Ein weitverzweigtes Netzwerk radikaler Islamisten herrscht in Brüssel

Unklar ist, welche Rolle Abdeslam gespielt hat und ob er weitere Attentate geplant hat. Der belgische Staatsanwalt Frédéric Van Leeuw reagierte auf entsprechende Fragen ausweichend. Der Chefermittler sagte lediglich, bei Terrorermittlungen gehe es darum zu handeln, bevor etwas passiere. Er sprach von einem „Puzzle“, dessen Teile erst noch zusammengelegt werden müssten. Alle hofften allerdings, dass ihnen ein entscheidender Schlag gegen den islamistischen Terrorismus gelungen sei, der seit den Anschlägen auf das Satiremagazin „Charlie Hebdo“ Europa in Atem hält.

Nach den Anschlägen im November 2015 in Paris rückte die islamistische Szene in Brüssel verstärkt ins Visier der Sicherheitsdienste. Die Ermittlungen zu den Attentaten brachten ein weit verzweigtes Netzwerk radikaler Islamisten in der belgischen Hauptstadt zu Tage. Gleich mehrere der Attentäter stammten aus dem Brüsseler Brennpunktviertel Molenbeek, wo am Freitag auch der flüchtige Mittäter Salah Abdeslam gefasst wurde. Neben ihm und seinem Bruder Brahim, der sich am Abend des 13. November in einer Bar in die Luft sprengte, kam auch der Drahtzieher Abdelhamid Abaaoud aus Molenbeek. Abaaoud wurde am 18. November im Pariser Vorort Saint Denis von der Polizei getötet.

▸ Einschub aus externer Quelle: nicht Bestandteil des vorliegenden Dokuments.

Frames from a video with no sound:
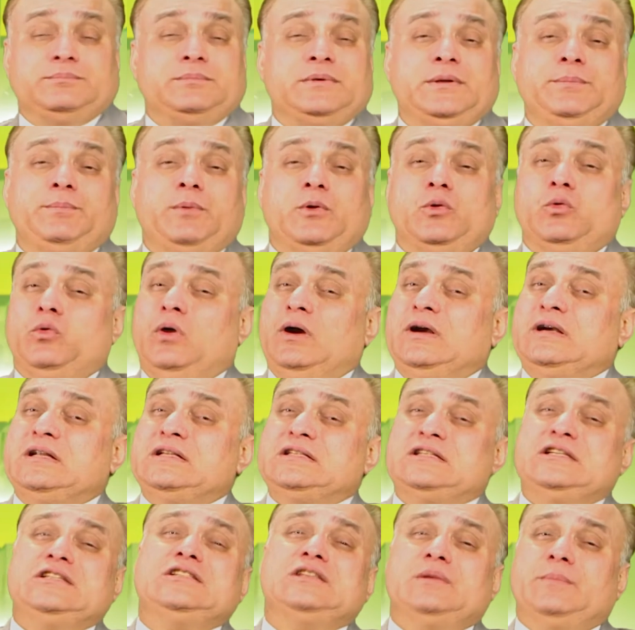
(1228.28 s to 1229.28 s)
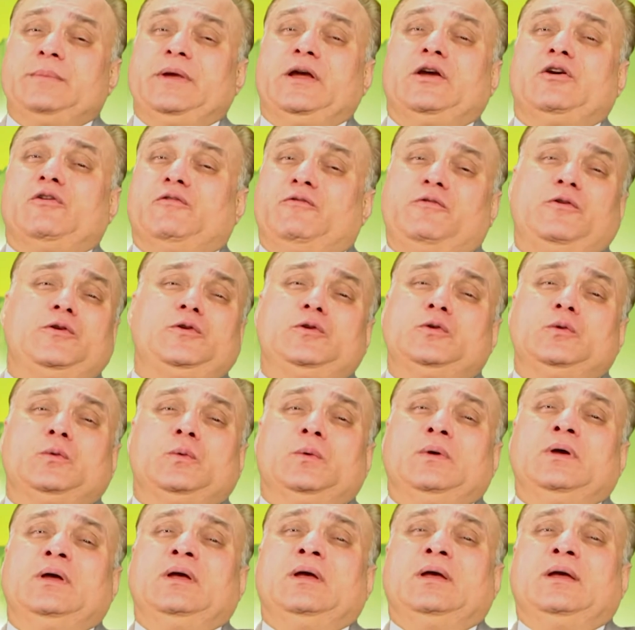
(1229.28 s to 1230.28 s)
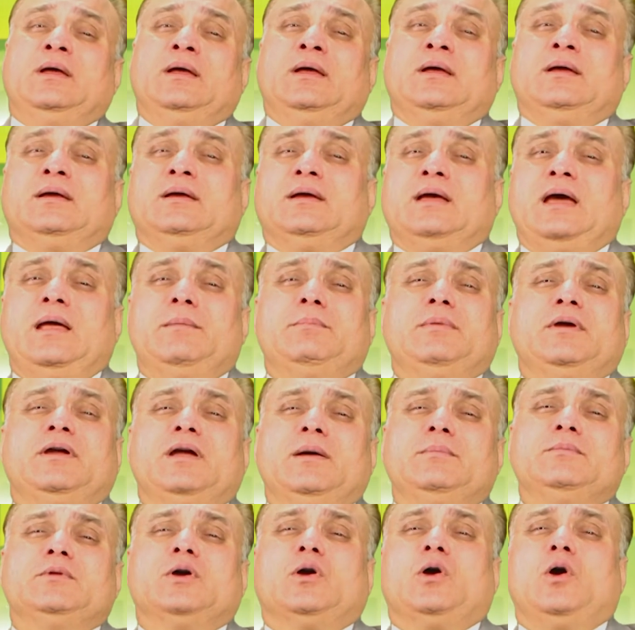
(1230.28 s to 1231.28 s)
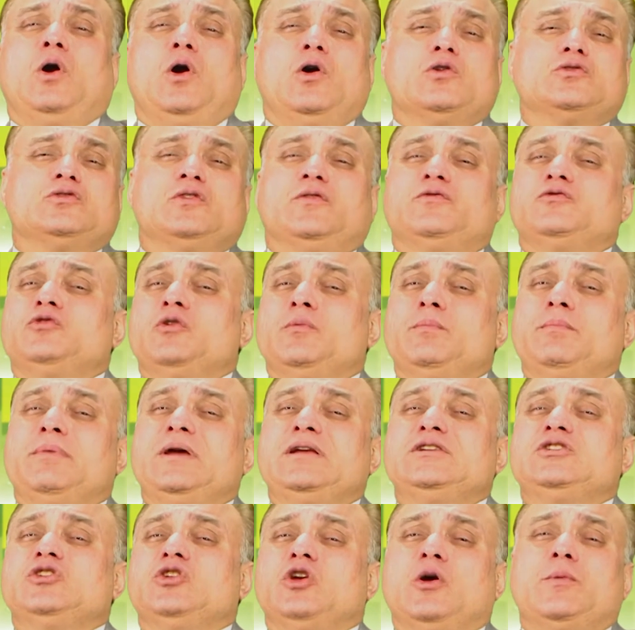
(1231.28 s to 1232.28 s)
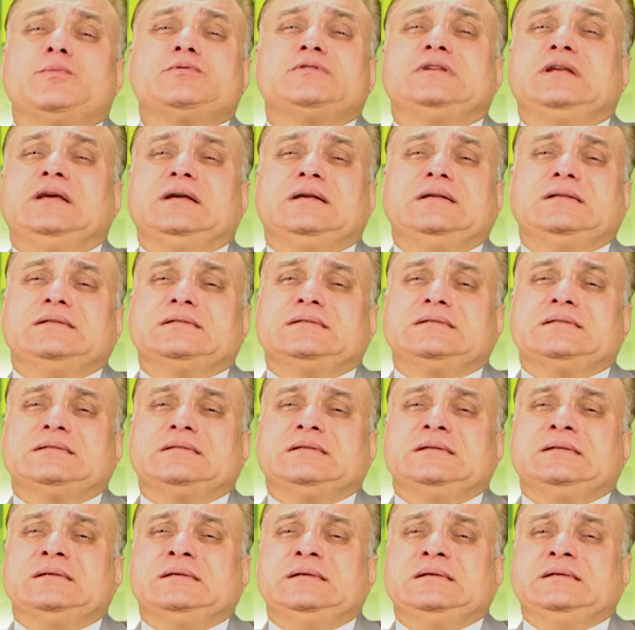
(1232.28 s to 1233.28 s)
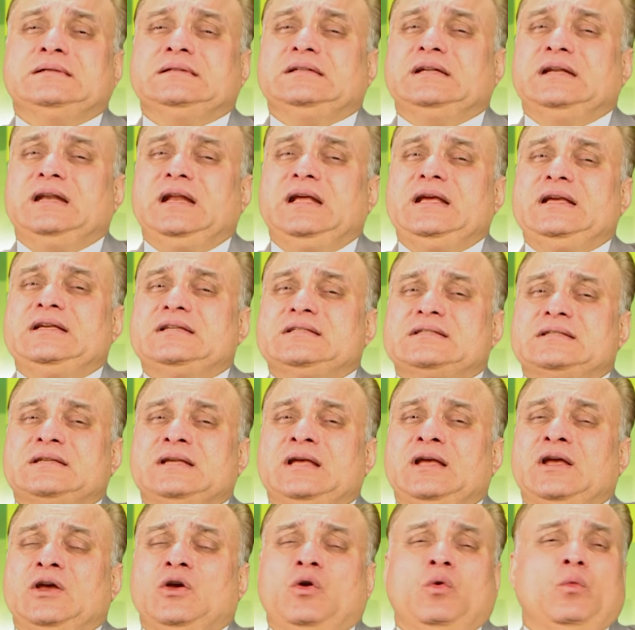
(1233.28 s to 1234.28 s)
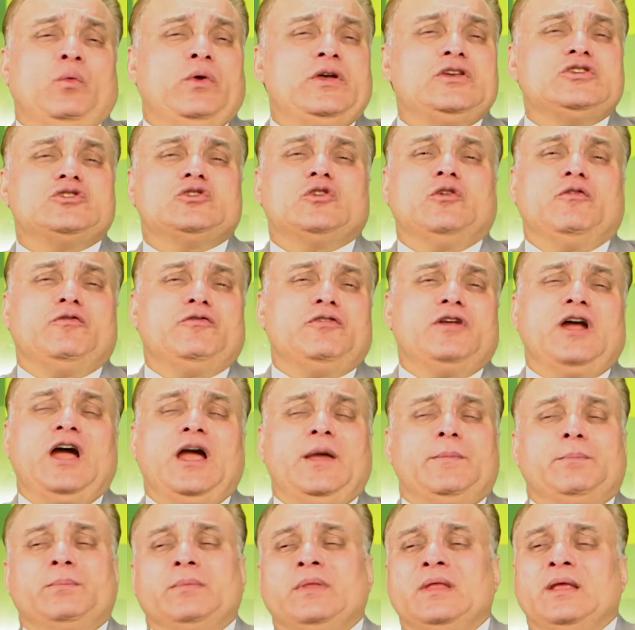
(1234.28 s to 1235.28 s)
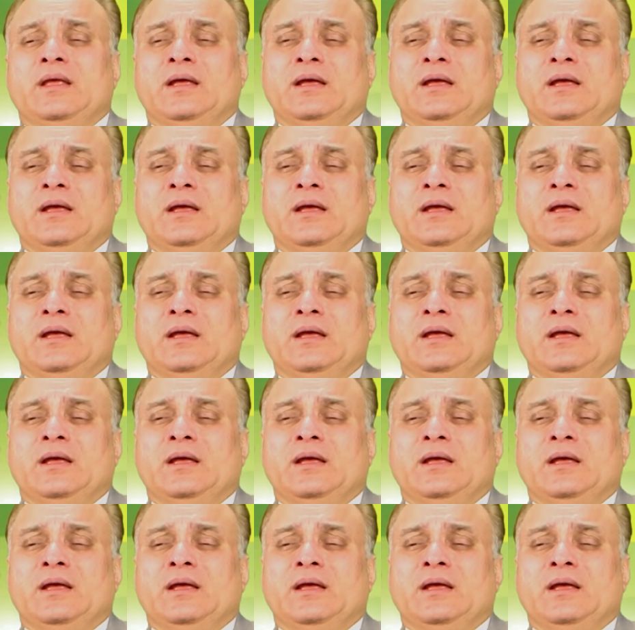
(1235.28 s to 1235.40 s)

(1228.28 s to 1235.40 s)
people who are decision maker for you, can become the cause of your major obstacles, delays, waste of time.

Salah Abdeslam kehrte jedoch in der Nacht der Anschläge nach Brüssel zurück, tauchte dort unter. Plötzlich erinnerte man sich auch daran, dass bereits im Mai 2014 in der Hauptstadt Belgiens bei einem Attentat im Jüdischen Museum vier Menschen getötet worden waren. Als Haupttäter auf die jüdische Gemeinschaft galt damals der Franzose Mehdi Nemmouche, der zuvor in Syrien als Angehöriger der Terrormiliz Islamischer Staat Gefangene gefoltert haben soll. Die Sicherheitskräfte hätten gewarnt sein müssen.

Abdeslam wuchs mitten in Europa auf

Aus diesem Grund mussten sich die Fahnder immer wieder schwere Kritik an ihrer Arbeit gefallen lassen – so auch nach den aktuellen Anschlägen in Brüssel. Der nordrhein-westfälische Innenminister Ralf Jäger (SPD) wirft den Behörden etwa vor, dass der Salafismus im Brüsseler Stadtteil Molenbeek seit vielen Jahren gewachsen sei „und man hätte möglicherweise eher eingreifen müssen“, sagte der Minister am Dienstag in Düsseldorf. Jäger zeigte sich erschrocken darüber, dass eine mutmaßliche Terrorzelle in Belgien über Jahre unentdeckt bleiben konnte. „Es geht nicht um einzelne, sich selbst organisierende Täter, sondern es wurde strukturiert und abgesprochen vorgegangen. Das setzt Zellenbildung voraus“, sagte er. „Es ist leichter, solche Zellen zu entdecken, als radikalisierte Einzeltäter. Und das ist das Erschreckende: dass eine solche Zelle dort nicht entdeckt werden konnte.“

Die Anschläge in Brüssel und der offenbar damit zusammenhängende Fall Abdeslam zeigen die Wehrlosigkeit unserer Gesellschaft. Der 26-Jährige war kein Zuwanderer und kein Flüchtling. Der Mann wuchs mitten in Europa auf, in einem Staat, der wie viele andere seine sozialen Brennpunkte nicht unter Kontrolle hat. Er brauchte keine Tricks, um den Fahndern zu entkommen. Er nutzte schlicht die Lücken der europäischen Sicherheitsarchitektur. Der Brüsseler Stadtteil Molenbeek ist keine Terroristenhochburg. Dazu wurde er gemacht, weil kommunale Strukturen versagt haben. Und weil am Ende Meldevorschriften nicht durchgesetzt wurden, die anderswo auch in Brüssel selbstverständlich sind. Nur so konnte er offensichtlich 126 Tage lang mitten in einer Stadt wohnen, in der gleichzeitig mehr als 100 Wohnungen durchsucht und immer wieder weitere potenzielle Täter festgenommen wurden. Die Anschläge in Brüssel zeigen, dass mit der Festnahme Abdeslams der Kampf gegen den Terrorismus in Belgien noch lange nicht gewonnen ist.